▸ ASSIGNMENT: All of the data, word for word and free of pictures, is the expected result.

▸ EXTRACTED RECORDS:
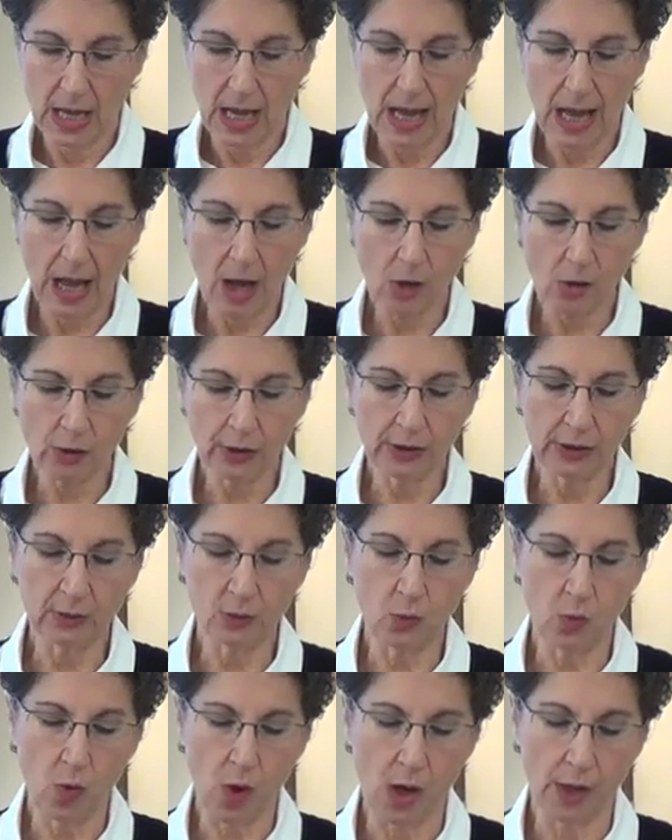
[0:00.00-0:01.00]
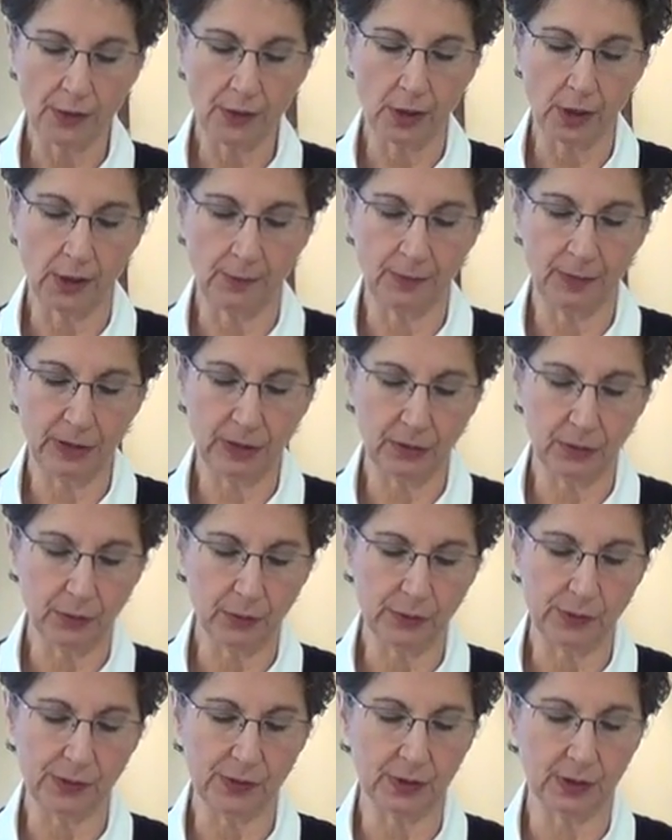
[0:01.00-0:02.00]
How can one
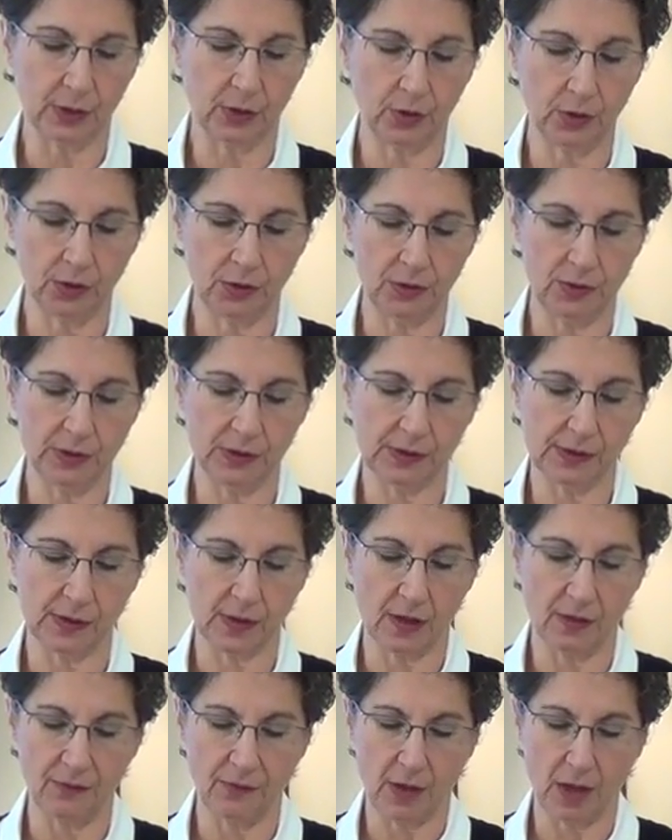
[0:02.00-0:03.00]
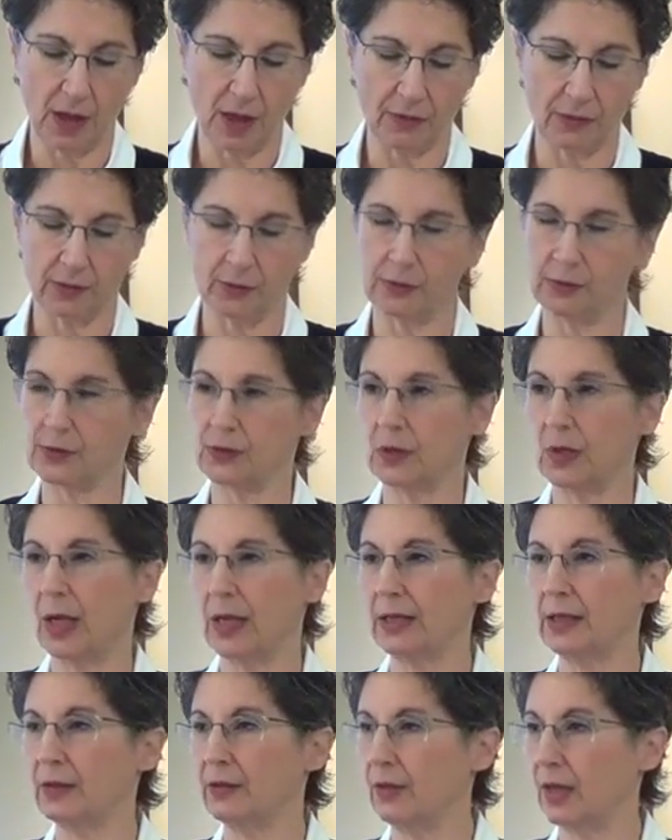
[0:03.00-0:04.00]
abuse the goodness of others
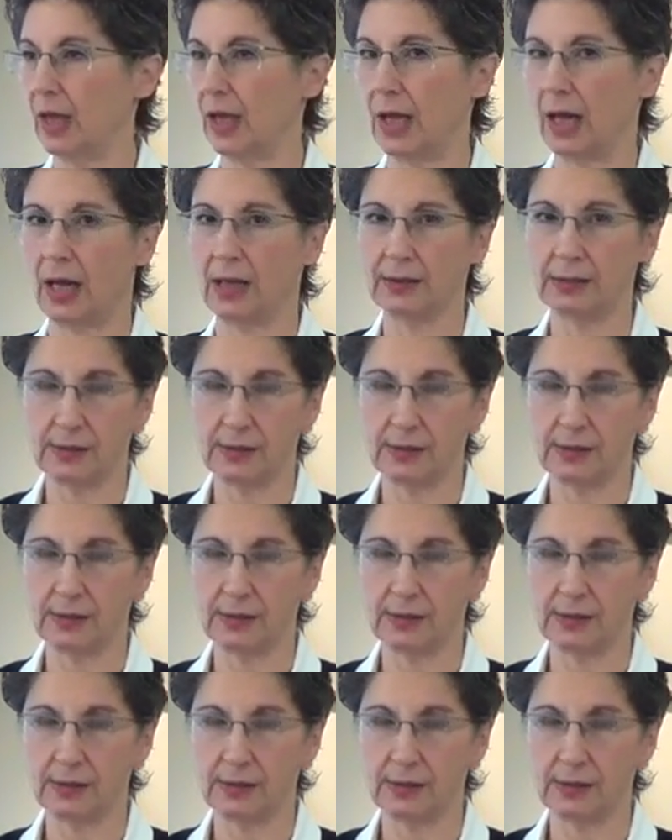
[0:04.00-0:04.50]
like that?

▸ WRITTEN ANSWER:
[0:00.00-0:01.00]
[0:01.00-0:02.00]
How can one
[0:02.00-0:03.00]
[0:03.00-0:04.00]
abuse the goodness of others
[0:04.00-0:04.50]
like that?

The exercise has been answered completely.